How long until I notice a difference?
It varies a lot depending on where you’re starting from. Some people feel a shift within a week or two. For others it’s more gradual, a quiet change that you only notice when you look back and realize you’ve been seeing things differently for a while. Either way, consistent is more important than perfect.
Does it have to be a journal or can I do it another way?
Any way that you will actually do it is the right way. Some people speak it out loud. Some people text it to themselves. Some people keep a note on their phone. The format matters far less than the consistency. If the journal feels like a chore, try something else.
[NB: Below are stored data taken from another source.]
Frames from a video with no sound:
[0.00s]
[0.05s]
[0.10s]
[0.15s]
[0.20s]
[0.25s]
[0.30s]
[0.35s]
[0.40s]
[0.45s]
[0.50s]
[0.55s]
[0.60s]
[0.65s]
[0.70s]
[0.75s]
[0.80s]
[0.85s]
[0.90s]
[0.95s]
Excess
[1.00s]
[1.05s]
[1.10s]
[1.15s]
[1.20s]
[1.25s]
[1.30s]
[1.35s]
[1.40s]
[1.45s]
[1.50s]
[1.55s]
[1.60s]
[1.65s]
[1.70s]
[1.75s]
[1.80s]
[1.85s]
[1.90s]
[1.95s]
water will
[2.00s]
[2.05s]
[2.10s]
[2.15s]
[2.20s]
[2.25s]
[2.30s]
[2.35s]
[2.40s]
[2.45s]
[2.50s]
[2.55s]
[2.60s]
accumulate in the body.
I started a gratitude practice before and it didn’t stick. Why would this time be different?
It might not be. And that’s okay. That’s why it’s called a practice. You have to practice it over and over again. What I’d suggest is making it smaller than whatever you tried before. If you committed to ten things, try three. If you committed to every morning, try a few times a week. The bar should be so low that skipping it feels like more effort than doing it.
You don’t have to feel grateful to practice gratitude. You just have to look.
And the more you look, the more you find. And the more you find, the more there actually is.
Start small. Start today. Let it be imperfect.